Essen. Das Festival startet mit einer sensationellen Entdeckung. Mit Wolfgang Muthspiel ist noch ein Weltstar der Jazz-Gitarre zu Gast in der Zeche Carl
Was für ein imposanter Start des Joe-Festivals in der Zeche Carl, wo mit dem „Jazz Pott“-Preisträger Wolfgang Muthspiel zum Festival-Finale am 17. Februar auch ein Weltstar der Jazz-Gitarre zu erleben ist! Sorgten doch eine höchst unkonventionelle Hammondorgel, ein traumhaft delikates Pianoforte und eine als Synthesizer tönende Gitarre für einen beeindruckend abwechslungsreichen Spannungsbogen am erfreulich gut besuchten ersten Abend.
Kenner ahnten, dass der ein besonderes Erlebnis werden würde.

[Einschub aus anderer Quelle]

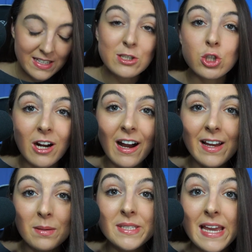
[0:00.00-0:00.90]

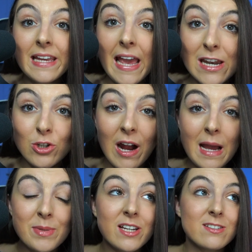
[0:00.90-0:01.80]
I'm saying can
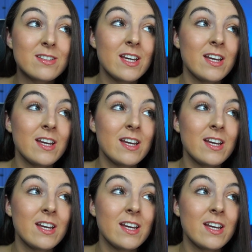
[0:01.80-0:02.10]
try because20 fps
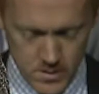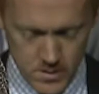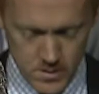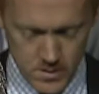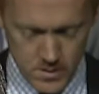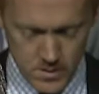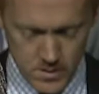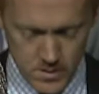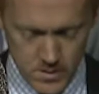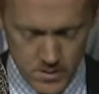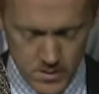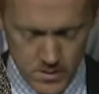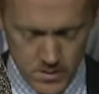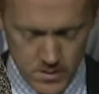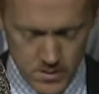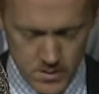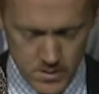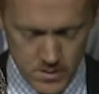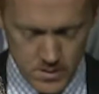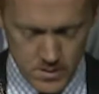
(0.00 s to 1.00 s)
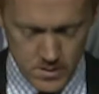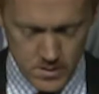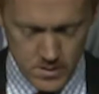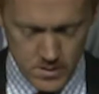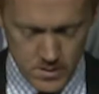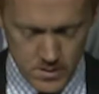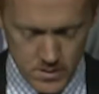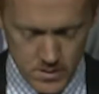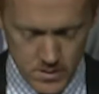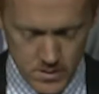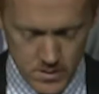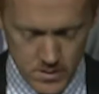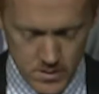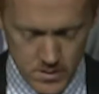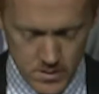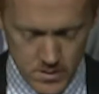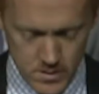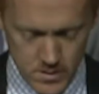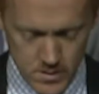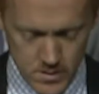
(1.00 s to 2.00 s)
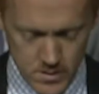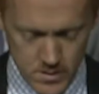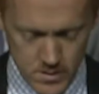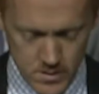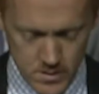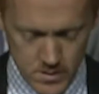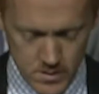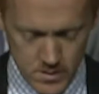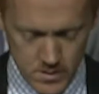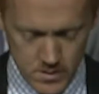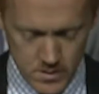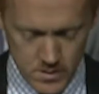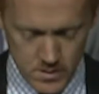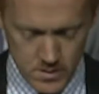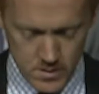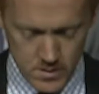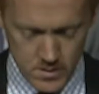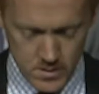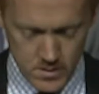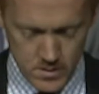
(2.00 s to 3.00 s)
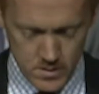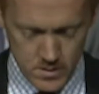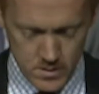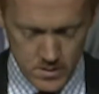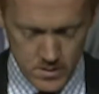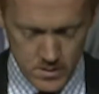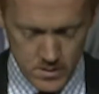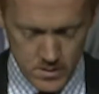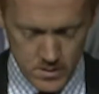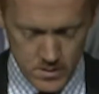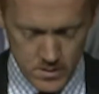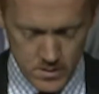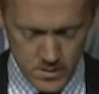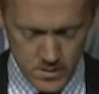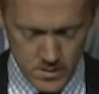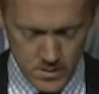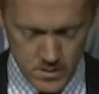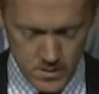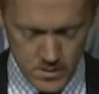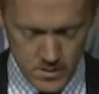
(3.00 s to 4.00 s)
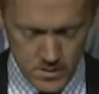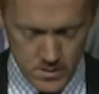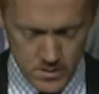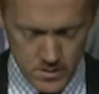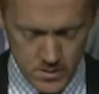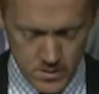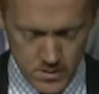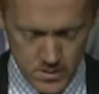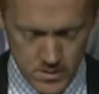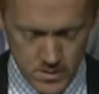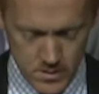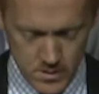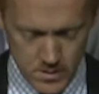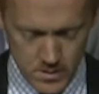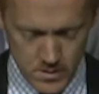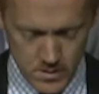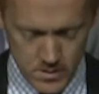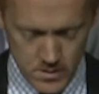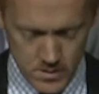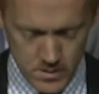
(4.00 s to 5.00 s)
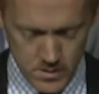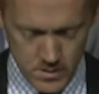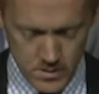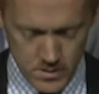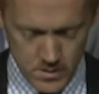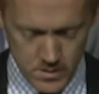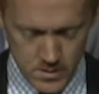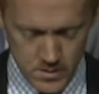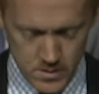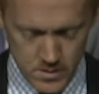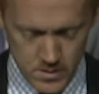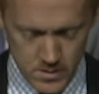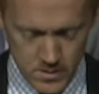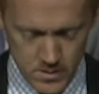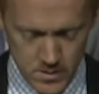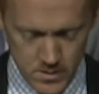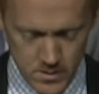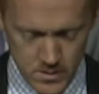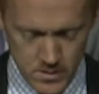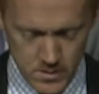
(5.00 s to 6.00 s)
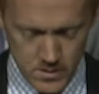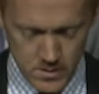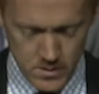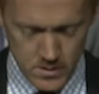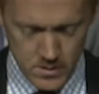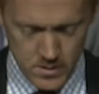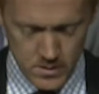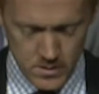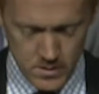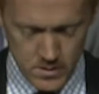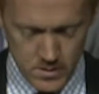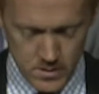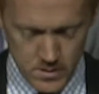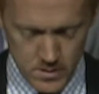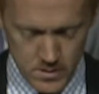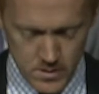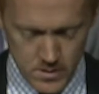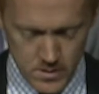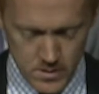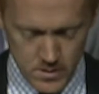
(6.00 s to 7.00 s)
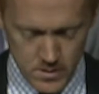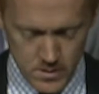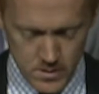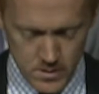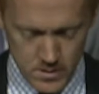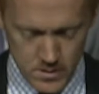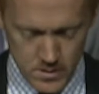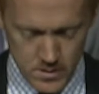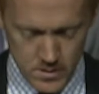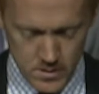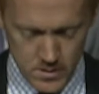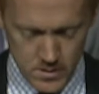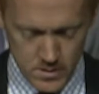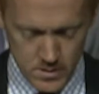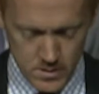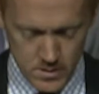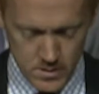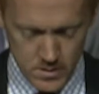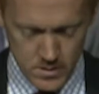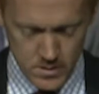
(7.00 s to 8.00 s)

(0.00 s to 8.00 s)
The person shown says nothing.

Gab es doch gleich zum Auftakt ein Wiedersehen mit dem englischen Tastenass Kid Downes, der schon 2019 beim 23. Joe-Festival an der Sauer-Orgel der Alten Kirche Altenessen für Staunen gesorgt hatte. Nun traktierte er im Trio namens „Deadeye“ mit dem Schlagzeuger Jonas Burgwinkel und dem Gitarristen Reinier Baas den großen Dinosaurier im Jazz-Instrumentarium, eine Hammondorgel moderner Bauart, derart überwältigend, dass einem Hören und Sehen verging.
Ganz unkonventionell zog Kit Downes alle Register seiner stupenden Spielkunst und kredenzte statt traditionellem Fauchen und Röhren dynamisch fein abgestufte Klangfarben, die sich mit den zupackenden, oft flächigen Gitarrensound von Reinier Baas zu mitreißender Ekstase verbanden. Angetrieben von Jonas Burgwinkels trommellastigen Beats, die das zwischen Canterbury-Rock und Free Jazz schillernde Gebräu perfekt abrundeten.
Aus nordischen Gefilden ging‘s Richtung Westafrika
Beim schwedischen Trio „Ghosted“ nutzt der Linkshänder Oren Ambarchi seine Gitarre vor allem als Synthesizer-Input, weshalb diese zu afrikanischen Rhythmen des Drummers Andreas Werlin gar wie eine rasende Kalimba klang. Schön grundiert von Johan Berthling am gestrichenen Bass, geisterte man zunächst durch nordische Gefilde, bog dann nach Westafrika ab und endete schließlich mit blubberndem E-Bass in gewaltig aufblühender Psychedelic-Pracht.
Doch die wahre Entdeckung des Abends war die von den Festival-Machern Patrick Hengst und Simon Camatta zwischen beiden Trios platzierte Pianistin Marta Warelis. Schon wie sie sich ihrem Instrument annäherte, erinnerte an den legendären Cecil Taylor. Meditativ tastete die in Holland lebende Polin zunächst pianissimo zarteste Töne, die sie dann mit Manipulationen im Saitenkasten zu Gong-ähnlichen Klanggespinsten veredelte. Um plötzlich mit rasantem Tastendonner aufzuwarten und für ein Hörerlebnis von rarer Originalität zu sorgen. Dem atemlosen Staunen folgte tosender Jubel für Marta Warelis’ Solo-Auftritt, der schon vorzeitig den Höhepunkt des dreitägigen Joe-Festivals markierte.